The Oxford team researched the best tools and software to declutter and organise data and worked with the Oxford Robotics Institute and Oxford Research Software Engineering Group to build a bespoke software package, Galvanalyser, which can extract data and put it into a standard format in a database.
The software was reviewed by international battery research partners to maximise usability, and firms and researchers can now install their own copy of the system and access the database through the web or via an Application Programming Interface.
“We’re delighted that so many researchers around the world have engaged with the tool already,” says Howey. “It means that in future, data can be exchanged and analysed more easily, speeding up battery design and development. But we are really just at the start of the process. Our aim is to facilitate a worldwide knowledge exchange about battery-testing, which can help to rapidly advance the field. This work on improving lab data management complements our wider research, for example on understanding battery ageing from field data.”

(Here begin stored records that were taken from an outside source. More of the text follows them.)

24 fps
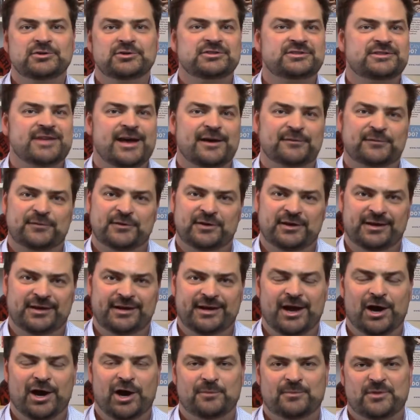Definitely
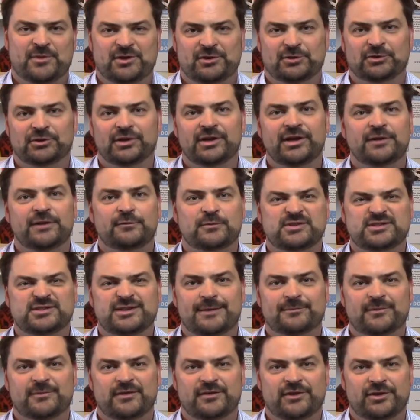hope that you'll leave with
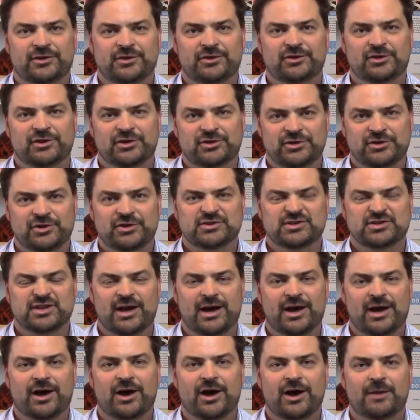something that you can use at
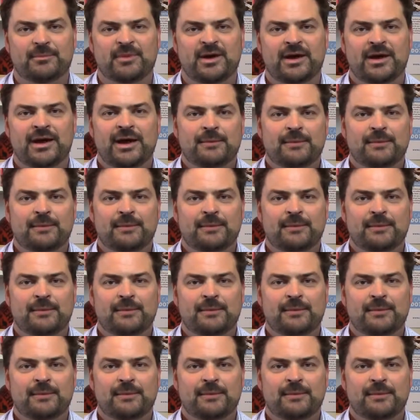home.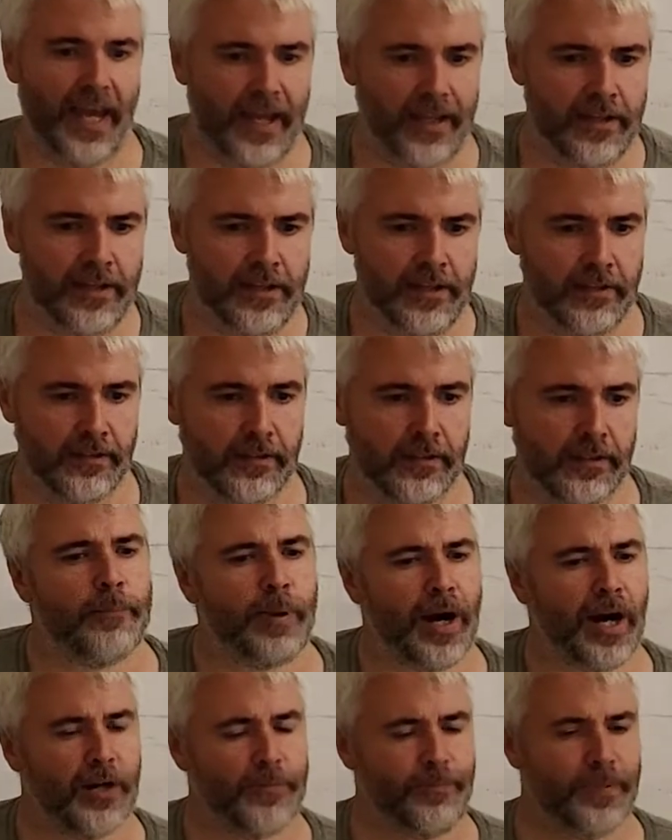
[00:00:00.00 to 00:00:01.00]
A.
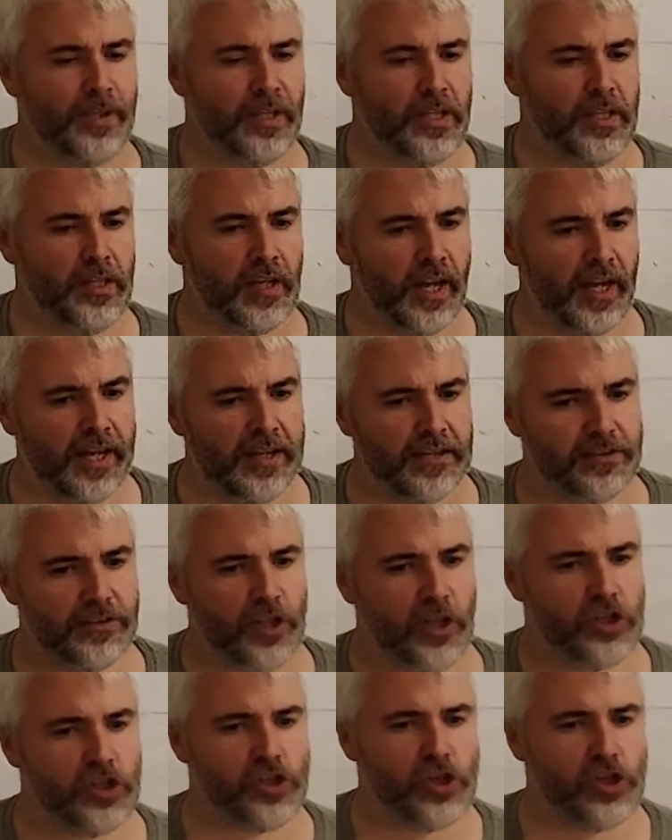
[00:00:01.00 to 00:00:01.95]
Part B asks,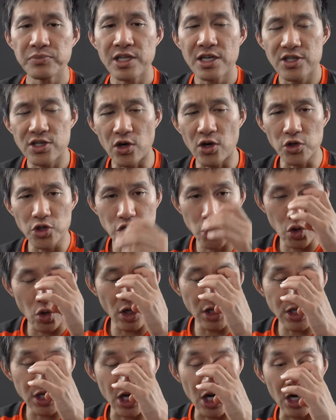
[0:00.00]
So
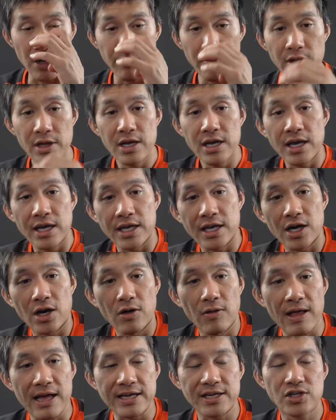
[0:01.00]
short term
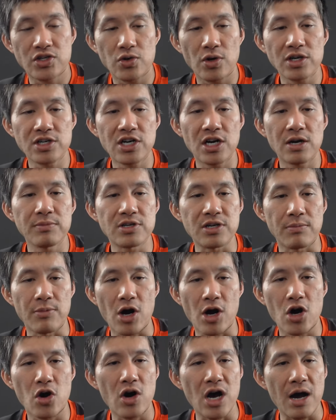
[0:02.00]

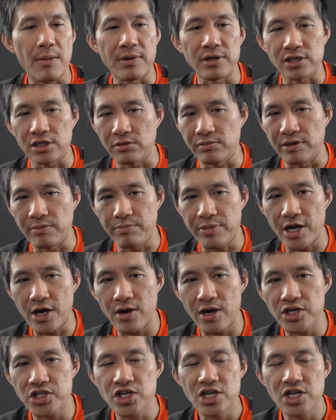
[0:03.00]
tomorrow, I'm a little bit bearish.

“The potential of battery development is huge. Long-distance, long-life, standardised batteries for electric cars – or even light but powerful batteries for airplanes – could transform the way we travel. And being able to store wind and solar power on a massive scale would bring down the cost of renewable energy to practically nothing. These things seem impossible now, but sharing big data on battery development could help us achieve them – and move us much closer towards a clean energy future.”
This work was part of the Pitch-In project, funded until 2021 through Research England’s Connecting Capability Fund.